Lo svolgimento delle finali nazionali a 16 squadre o in base ai partecipanti alla 1a fase (Under 13 e 19) ha più l’aspetto di business anziché avere lo scopo di strutturare una valida formula per determinare la squadra Campione d’Italia, con un percorso che permetta alla squadra più forte di centrare l’obiettivo. Finali con gironi composti da un numero di squadre diverso (perché non si è raggiunto il massimo programmato) penalizzano alcune a vantaggio di altre. Anche la riduzione dei tempi di gioco nei gironi di qualificazioni appare una snaturalizzazione del gioco che, per tutto l’anno, si è sviluppato in modo diverso. La forza di una squadra rispetto a un’altra, a volte, deriva dalla capacità di giocare a determinati ritmi per tutto l’incontro (anche perché in possesso di cambi adeguati) rispetto a un’altra che, ha un organico limitato e che quando è costretta a eseguire dei cambi, perde in efficacia.

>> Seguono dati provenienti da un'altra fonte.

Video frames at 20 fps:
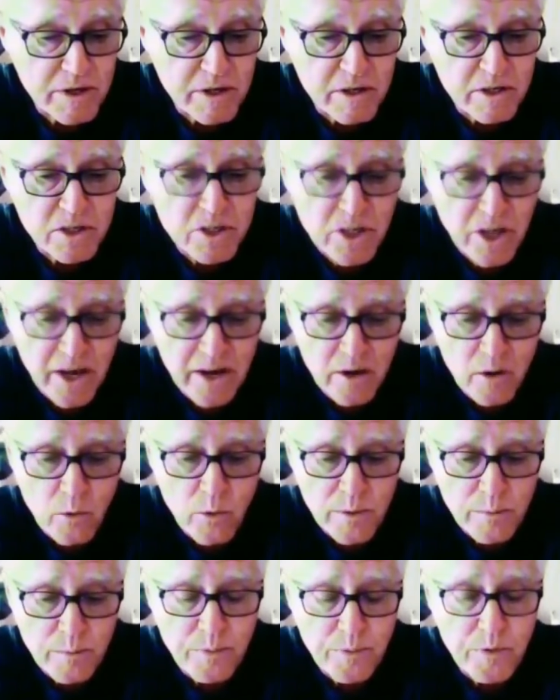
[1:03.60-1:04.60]
we
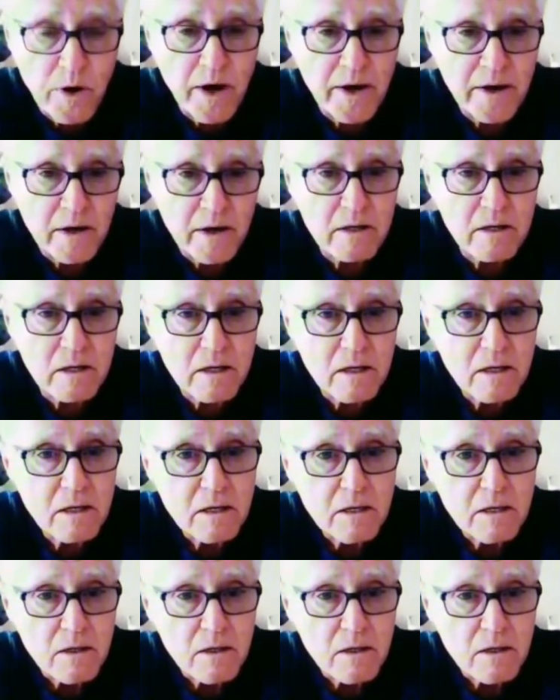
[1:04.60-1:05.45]
decided what product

Proposta: reintroduzione delle finali interregionali dove vengono ammesse anche le seconde classificate (solo nelle regioni con un numero elevato di squadre iscritte). Da questa fase devono risultare le squadre che parteciperanno alla finale nazionale. Di conseguenza la finale nazionale potrà essere predefinita nella formula e nel programma dove tutte le partecipanti (selezionate in precedenza) saranno messe tutte nelle stesse condizioni di gioco.

La formula ideale è a 6 squadre, con due gironi di qualificazione di 3 squadre e semifinali incrociate. Nel caso di un ridotto numero di squadre partecipanti a livello complessivo, la Final 4 rappresenta la soluzione migliore, ma attenzione, con la formula di tutti contro tutti (girone all’italiana).

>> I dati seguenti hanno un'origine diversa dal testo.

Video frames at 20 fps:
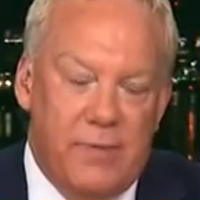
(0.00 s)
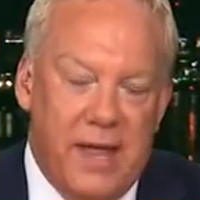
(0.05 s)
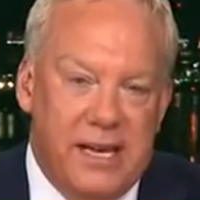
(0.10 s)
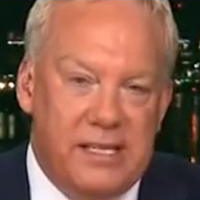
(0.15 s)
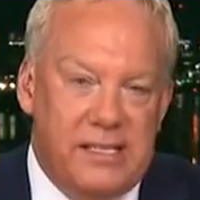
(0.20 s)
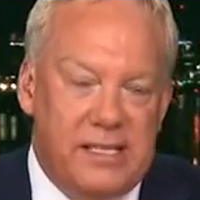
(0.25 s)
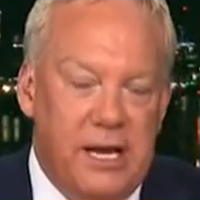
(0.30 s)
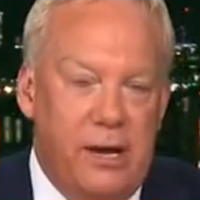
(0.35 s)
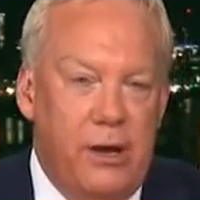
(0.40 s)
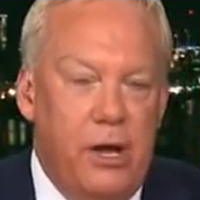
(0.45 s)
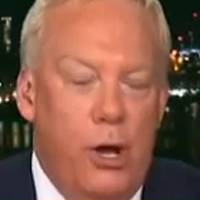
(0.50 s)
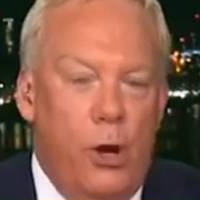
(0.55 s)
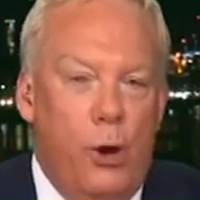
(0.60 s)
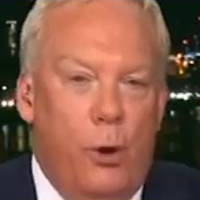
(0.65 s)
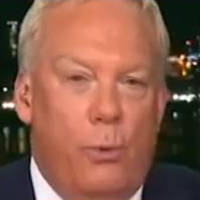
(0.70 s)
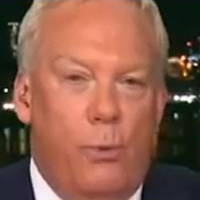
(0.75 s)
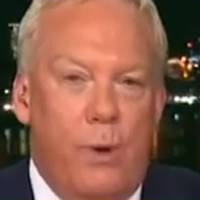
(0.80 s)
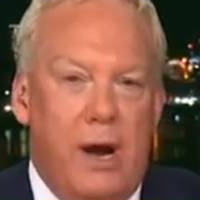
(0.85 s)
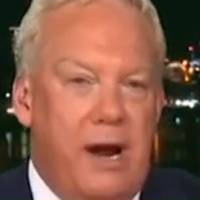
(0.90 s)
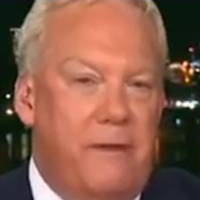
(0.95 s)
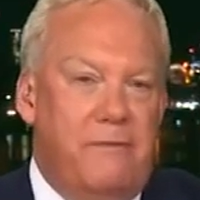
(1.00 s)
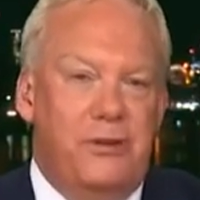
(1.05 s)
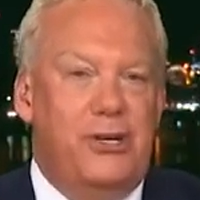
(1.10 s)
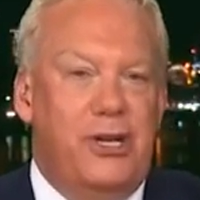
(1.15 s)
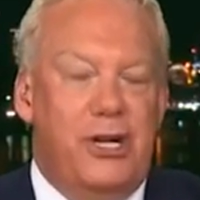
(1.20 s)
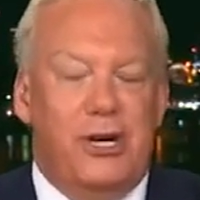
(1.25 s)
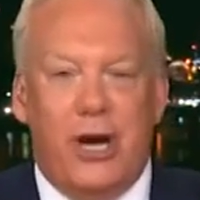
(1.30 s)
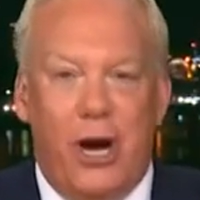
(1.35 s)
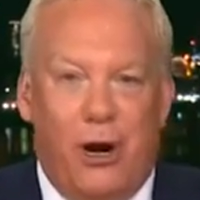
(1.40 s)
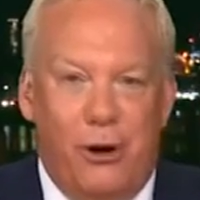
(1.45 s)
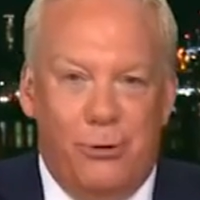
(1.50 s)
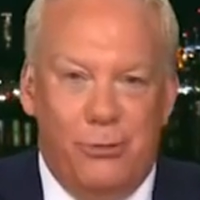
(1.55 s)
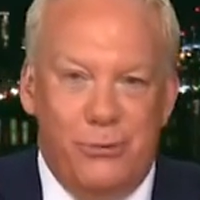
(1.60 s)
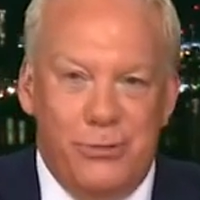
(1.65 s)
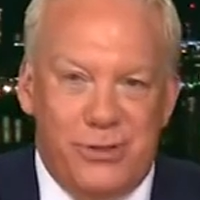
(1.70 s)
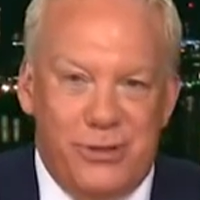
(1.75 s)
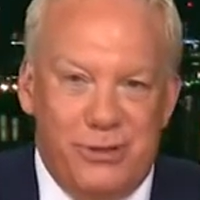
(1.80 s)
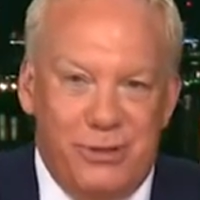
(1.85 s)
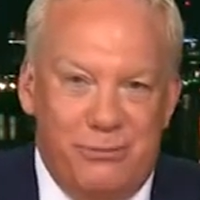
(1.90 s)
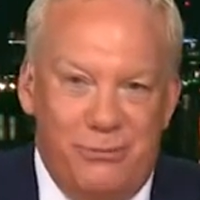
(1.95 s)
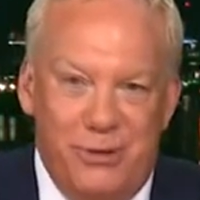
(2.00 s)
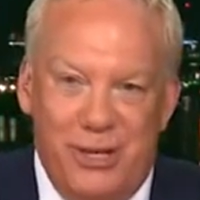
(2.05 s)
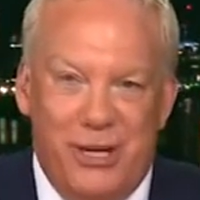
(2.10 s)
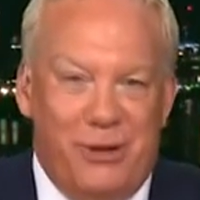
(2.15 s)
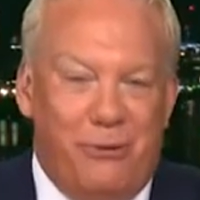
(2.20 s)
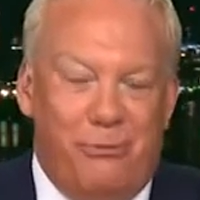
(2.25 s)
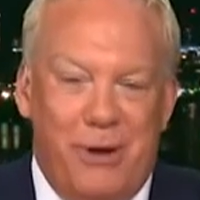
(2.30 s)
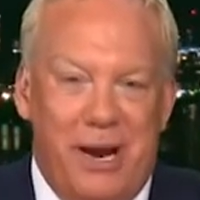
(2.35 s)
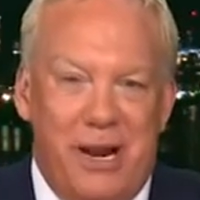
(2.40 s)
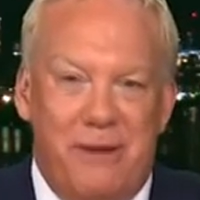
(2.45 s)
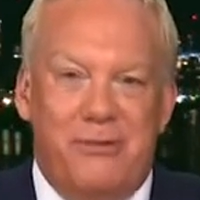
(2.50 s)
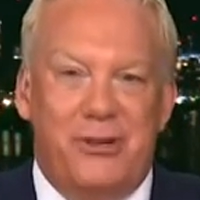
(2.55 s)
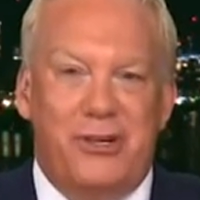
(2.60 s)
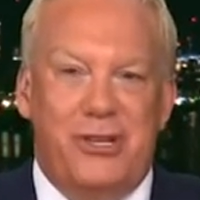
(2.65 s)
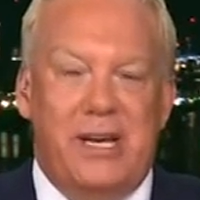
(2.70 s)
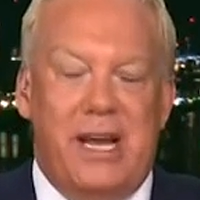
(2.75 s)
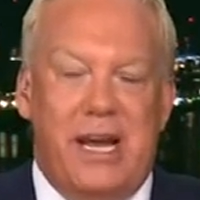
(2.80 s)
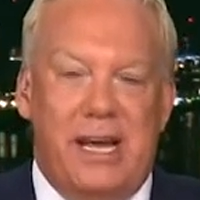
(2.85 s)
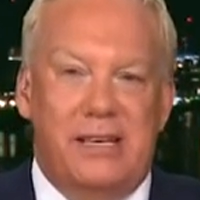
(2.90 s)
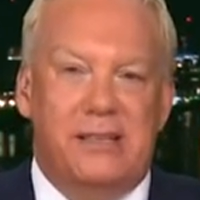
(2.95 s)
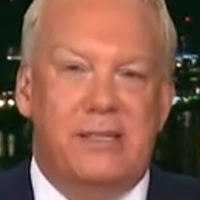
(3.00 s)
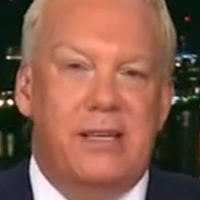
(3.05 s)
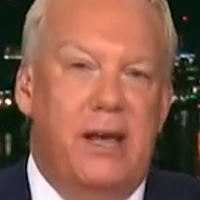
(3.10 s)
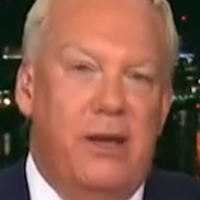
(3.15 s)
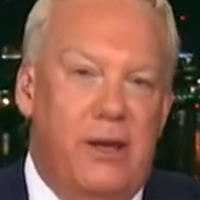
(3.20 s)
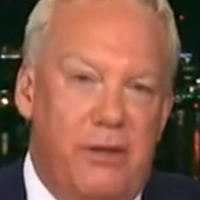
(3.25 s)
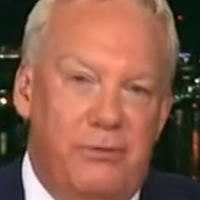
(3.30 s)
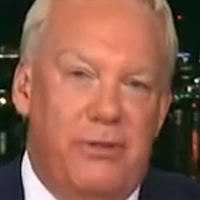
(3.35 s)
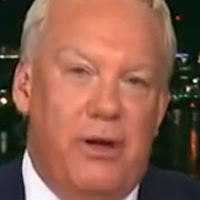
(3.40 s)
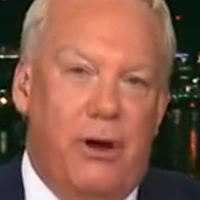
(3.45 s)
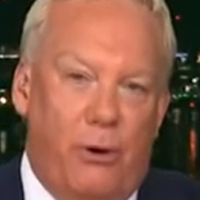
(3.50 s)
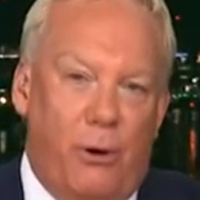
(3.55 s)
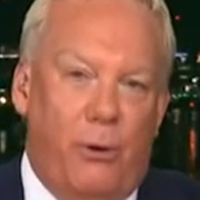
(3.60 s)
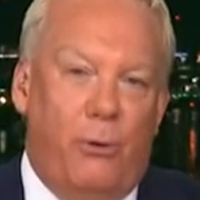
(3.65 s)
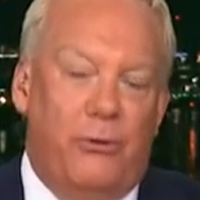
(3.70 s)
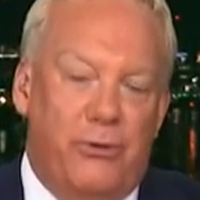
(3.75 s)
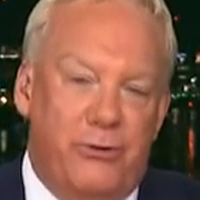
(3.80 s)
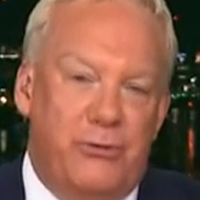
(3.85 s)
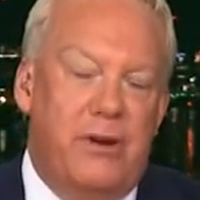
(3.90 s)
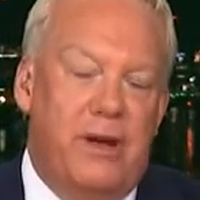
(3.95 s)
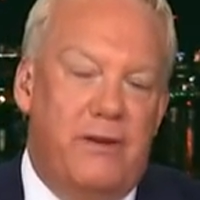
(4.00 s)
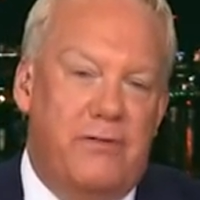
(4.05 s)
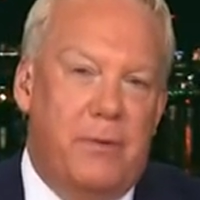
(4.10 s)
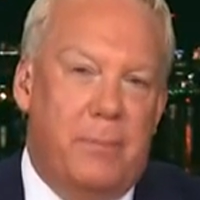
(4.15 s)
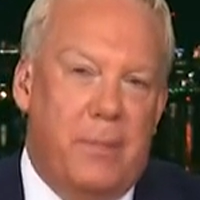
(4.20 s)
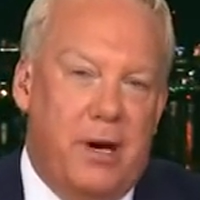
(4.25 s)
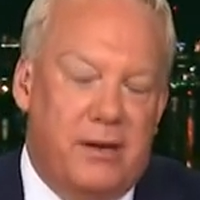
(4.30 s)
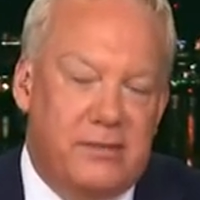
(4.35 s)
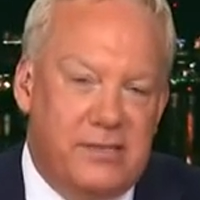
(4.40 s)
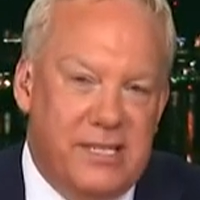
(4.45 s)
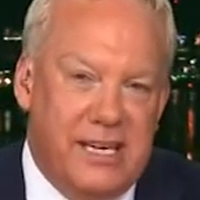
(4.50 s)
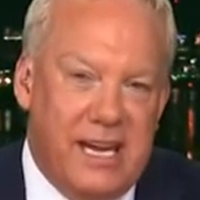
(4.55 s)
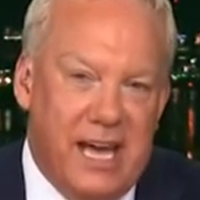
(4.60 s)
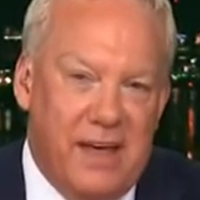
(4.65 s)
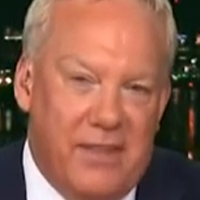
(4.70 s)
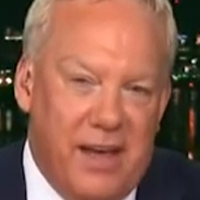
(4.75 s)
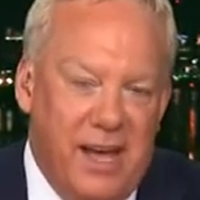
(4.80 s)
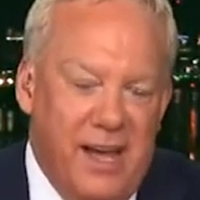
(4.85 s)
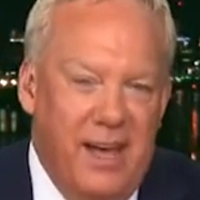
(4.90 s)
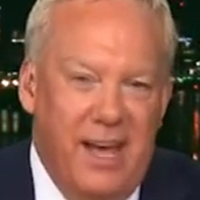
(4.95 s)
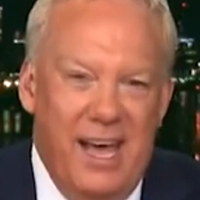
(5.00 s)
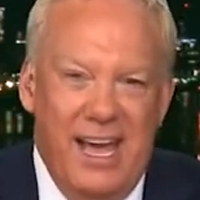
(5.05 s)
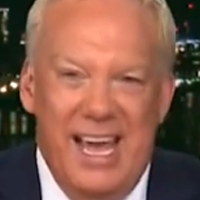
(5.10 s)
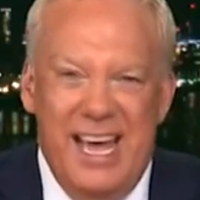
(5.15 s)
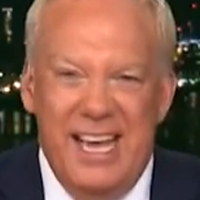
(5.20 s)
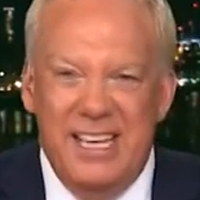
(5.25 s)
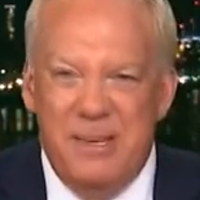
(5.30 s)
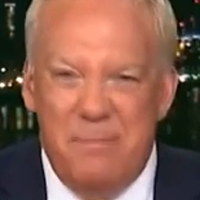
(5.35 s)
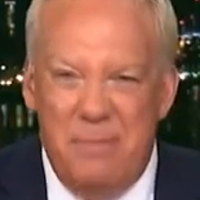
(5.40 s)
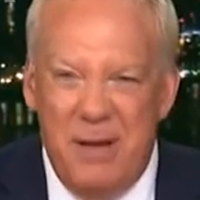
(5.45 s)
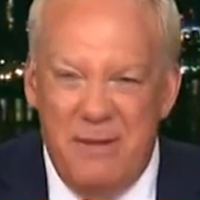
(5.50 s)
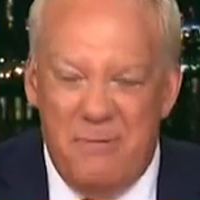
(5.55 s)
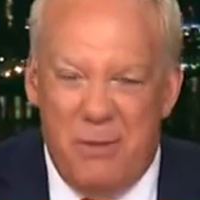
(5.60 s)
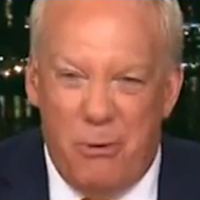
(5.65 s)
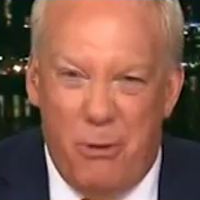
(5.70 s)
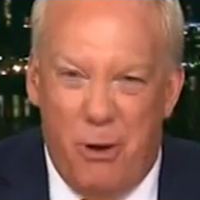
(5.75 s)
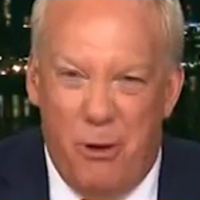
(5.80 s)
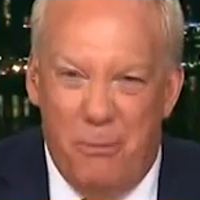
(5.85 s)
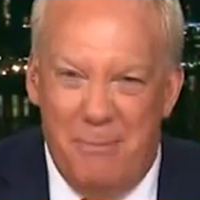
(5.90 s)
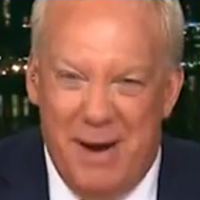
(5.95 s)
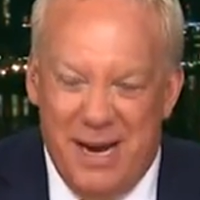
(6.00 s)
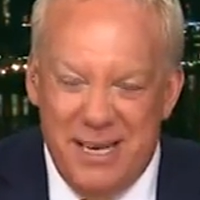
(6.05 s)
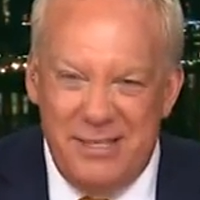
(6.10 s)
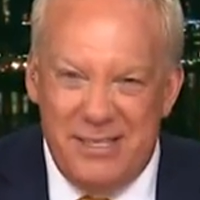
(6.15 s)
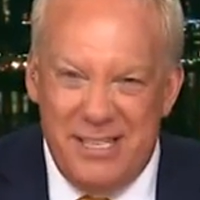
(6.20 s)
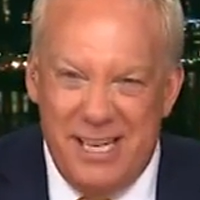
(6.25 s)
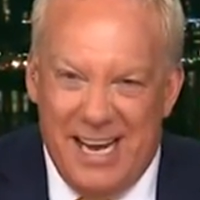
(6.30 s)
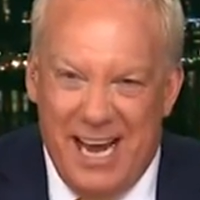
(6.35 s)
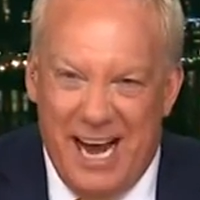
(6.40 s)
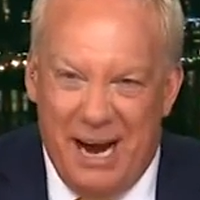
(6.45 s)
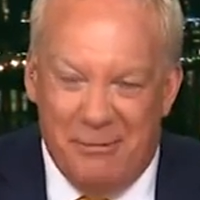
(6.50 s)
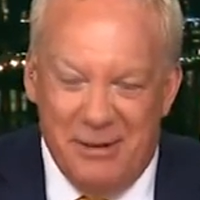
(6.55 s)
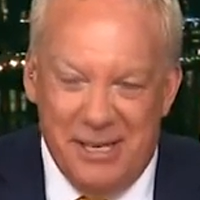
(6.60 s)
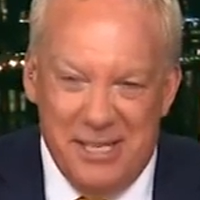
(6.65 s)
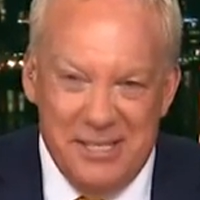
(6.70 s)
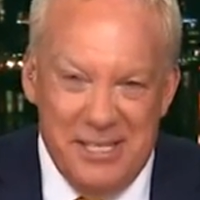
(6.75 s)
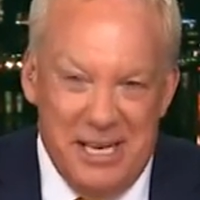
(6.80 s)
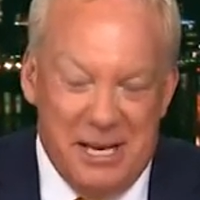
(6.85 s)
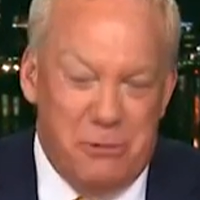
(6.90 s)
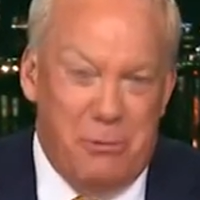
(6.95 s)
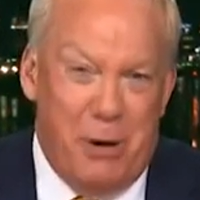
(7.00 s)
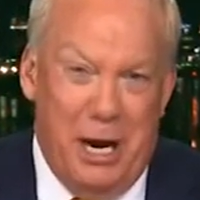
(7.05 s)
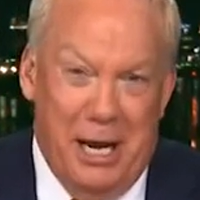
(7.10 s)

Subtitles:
that wherever she goes, you know, wherever she is, that all three of them are together. He's a bit of a romantic, Harry, isn't he?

Queste formule, già testate in passato, hanno dato risultati ottimali di svolgimento.

Perché c’è la necessità di cambiare?

Finali Nazionali a 16 squadre è dispendioso dal punto di vista sia economico sia fisiologico soprattutto se si fanno giocare i/le ragazzi/e all’aperto nel mese di luglio. Il fatto che le seconde e terze classificate si possano iscrivere senza una selezione precedente fa perdere di qualità alla manifestazione. Lo scorso anno una società del Nord Est, non si è presentata all’ultima gara della fase regionale (perdendo in tal modo il campionato) per non partecipare alla finale nazionale, dove era previsto un soggiorno di 6 giorni con alloggio imposto e, quindi, senza avere la possibilità di gestirsi i costi della partecipazione alla manifestazione. Questa scelta dovrebbe far riflettere.

Conclusione

La finale nazionali dovrebbe essere il coronamento del lavoro stagionale e il naturale premio per un gruppo di atleti e allenatori che hanno lavorato con intensità e non essere determinato dalla disponibilità finanziaria della società. È il campo che decide, non le scelte a tavolino delle società e della Federazione che vanno a influenzare il risultato agonistico.